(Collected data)
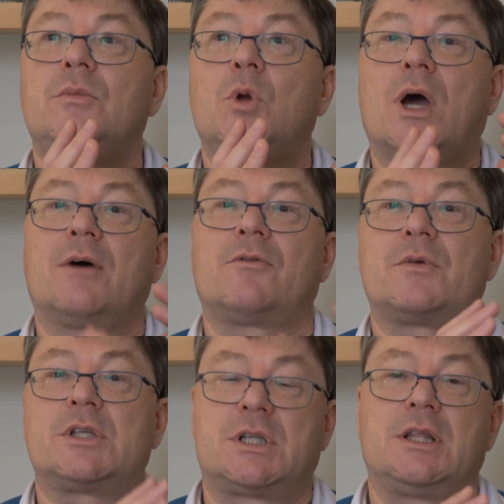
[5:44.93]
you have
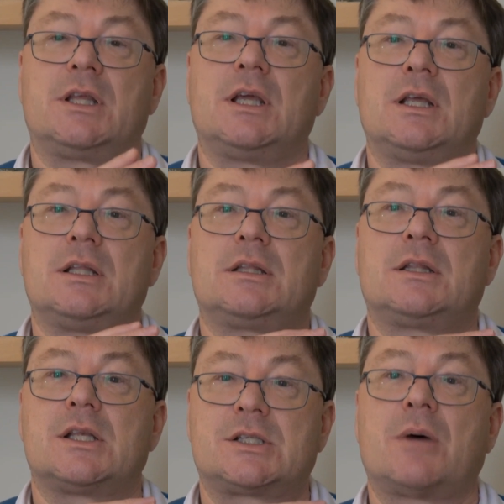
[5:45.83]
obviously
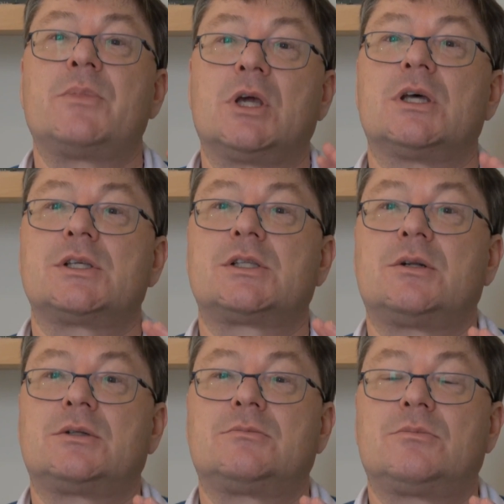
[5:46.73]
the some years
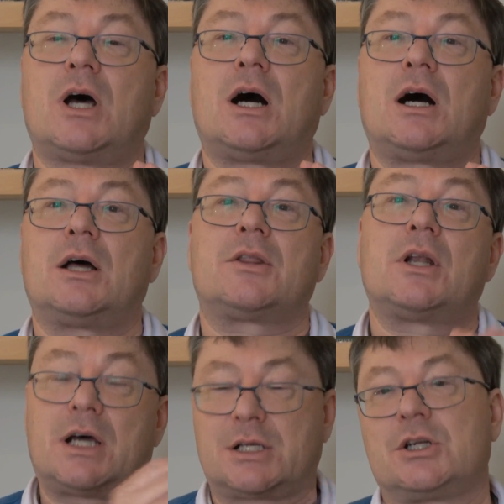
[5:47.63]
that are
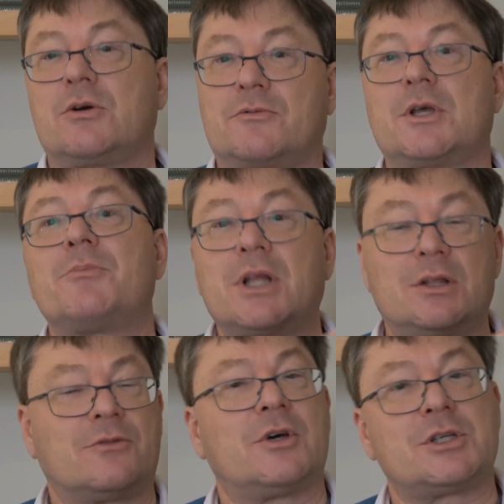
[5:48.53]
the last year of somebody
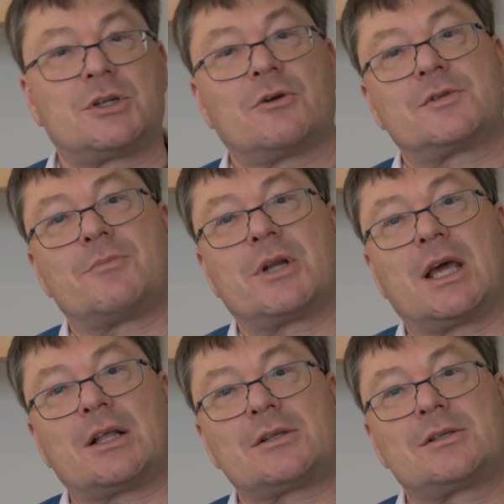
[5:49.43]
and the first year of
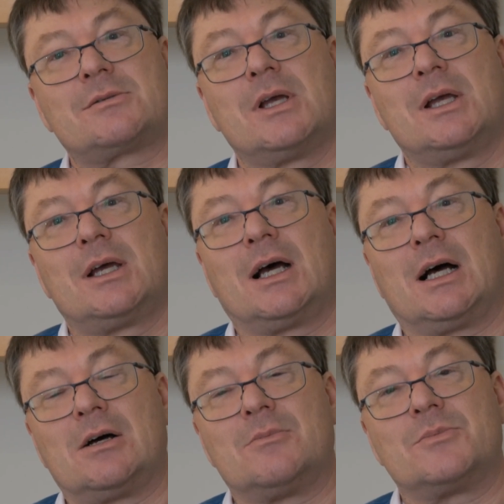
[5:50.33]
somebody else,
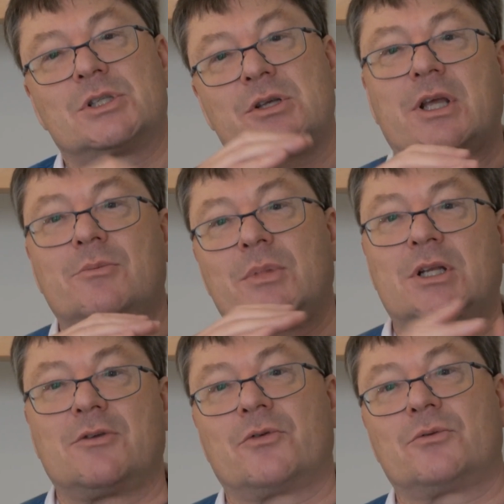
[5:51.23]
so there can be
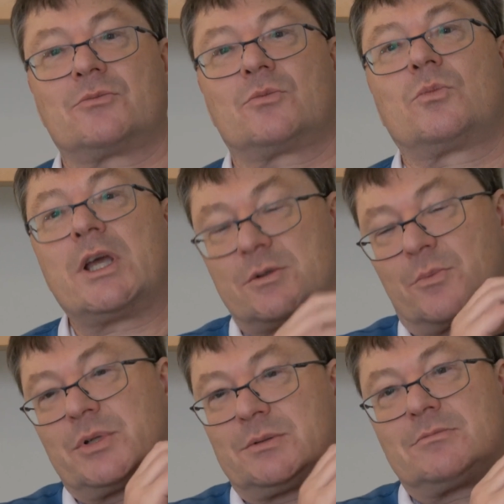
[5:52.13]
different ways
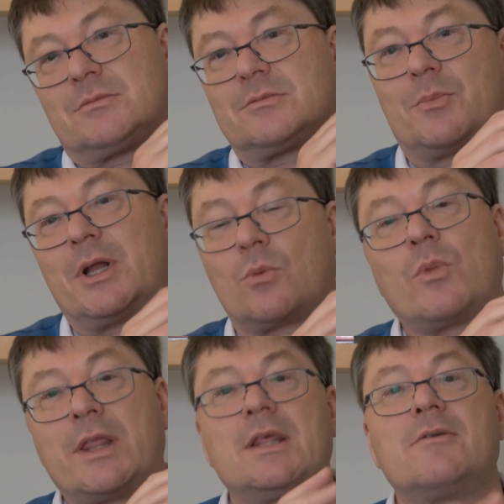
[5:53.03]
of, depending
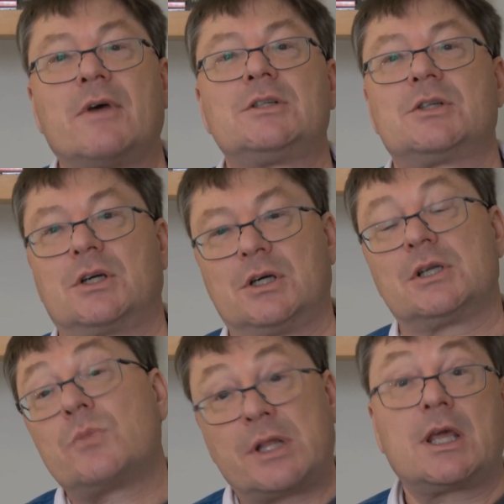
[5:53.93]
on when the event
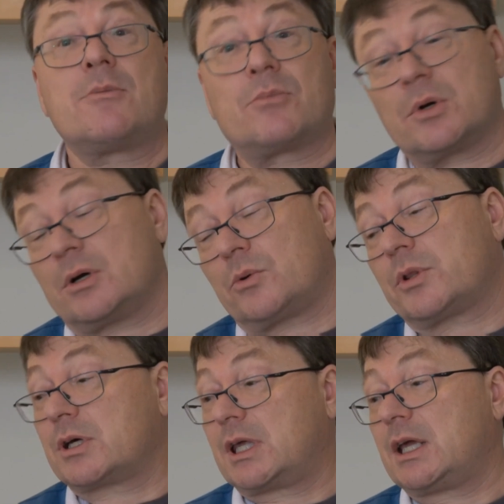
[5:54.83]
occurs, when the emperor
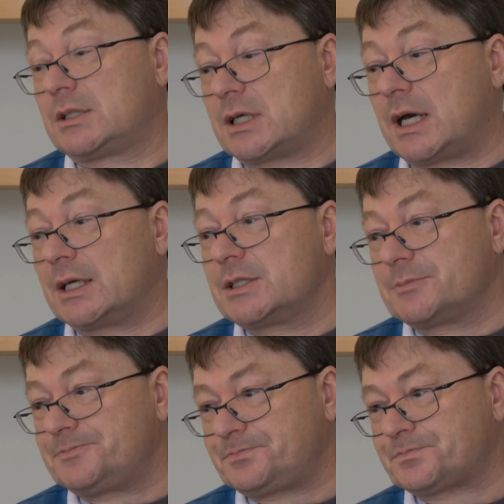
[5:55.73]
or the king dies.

Work to complete — Copy every record exactly, but skip the pictures.

Exercise answer —
[5:44.93]
you have
[5:45.83]
obviously
[5:46.73]
the some years
[5:47.63]
that are
[5:48.53]
the last year of somebody
[5:49.43]
and the first year of
[5:50.33]
somebody else,
[5:51.23]
so there can be
[5:52.13]
different ways
[5:53.03]
of, depending
[5:53.93]
on when the event
[5:54.83]
occurs, when the emperor
[5:55.73]
or the king dies.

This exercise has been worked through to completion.